═════ Given data
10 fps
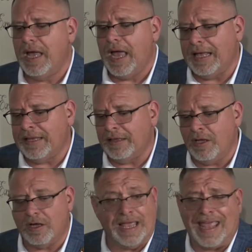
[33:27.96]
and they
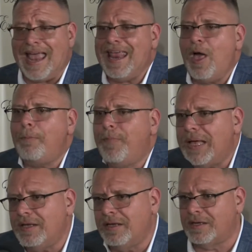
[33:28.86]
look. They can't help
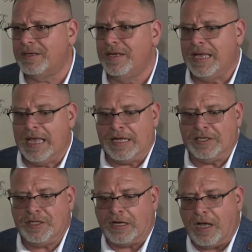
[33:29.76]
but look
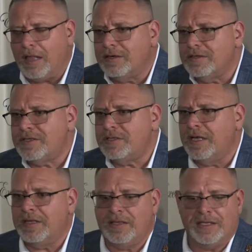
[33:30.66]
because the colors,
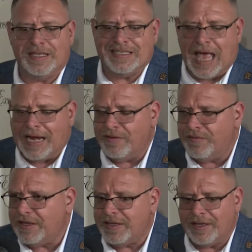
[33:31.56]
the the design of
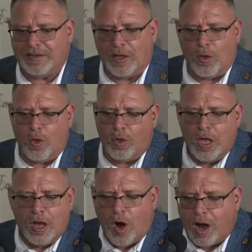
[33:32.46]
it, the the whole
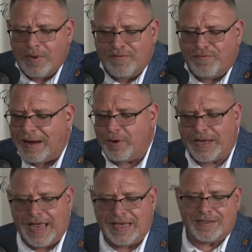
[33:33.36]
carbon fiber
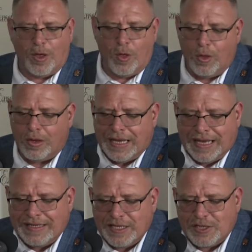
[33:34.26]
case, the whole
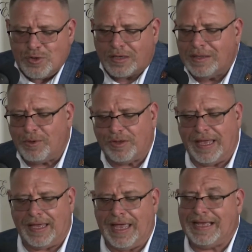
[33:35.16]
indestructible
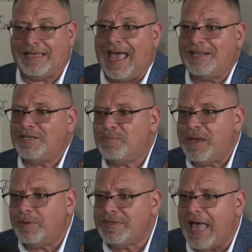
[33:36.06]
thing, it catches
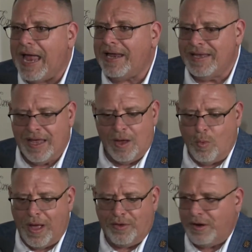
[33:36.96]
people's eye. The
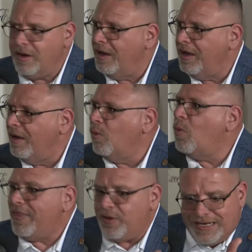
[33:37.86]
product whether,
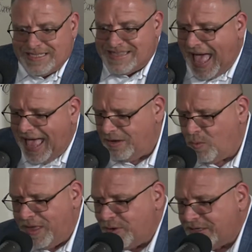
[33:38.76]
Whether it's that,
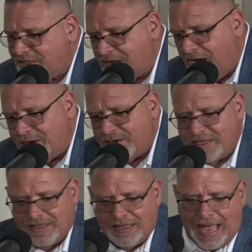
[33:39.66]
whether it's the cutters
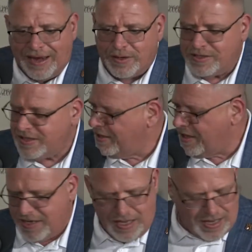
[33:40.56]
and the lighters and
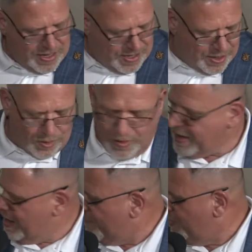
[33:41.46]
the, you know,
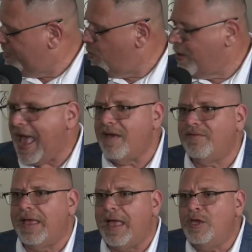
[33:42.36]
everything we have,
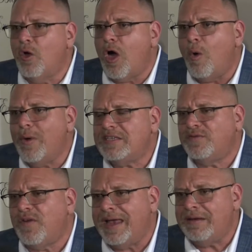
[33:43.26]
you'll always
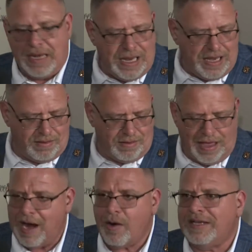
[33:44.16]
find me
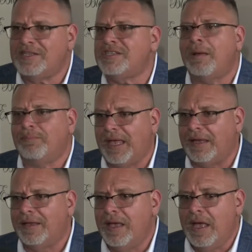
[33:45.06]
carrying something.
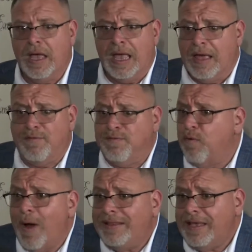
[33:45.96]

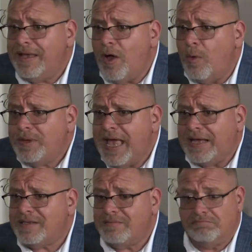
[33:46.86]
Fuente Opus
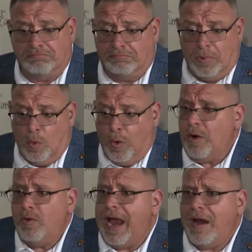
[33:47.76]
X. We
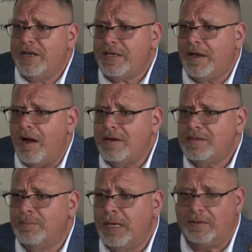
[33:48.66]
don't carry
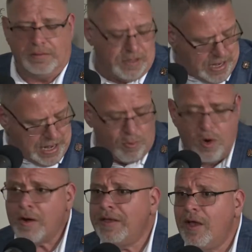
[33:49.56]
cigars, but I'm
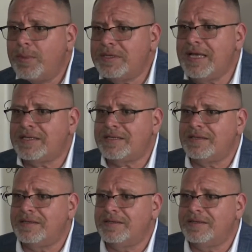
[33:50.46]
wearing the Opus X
══════════
** Your goal **
Please reproduce the listing exactly, leaving out any pictures.

** Expected answer **
10 fps
[33:27.96]
and they
[33:28.86]
look. They can't help
[33:29.76]
but look
[33:30.66]
because the colors,
[33:31.56]
the the design of
[33:32.46]
it, the the whole
[33:33.36]
carbon fiber
[33:34.26]
case, the whole
[33:35.16]
indestructible
[33:36.06]
thing, it catches
[33:36.96]
people's eye. The
[33:37.86]
product whether,
[33:38.76]
Whether it's that,
[33:39.66]
whether it's the cutters
[33:40.56]
and the lighters and
[33:41.46]
the, you know,
[33:42.36]
everything we have,
[33:43.26]
you'll always
[33:44.16]
find me
[33:45.06]
carrying something.
[33:45.96]

[33:46.86]
Fuente Opus
[33:47.76]
X. We
[33:48.66]
don't carry
[33:49.56]
cigars, but I'm
[33:50.46]
wearing the Opus X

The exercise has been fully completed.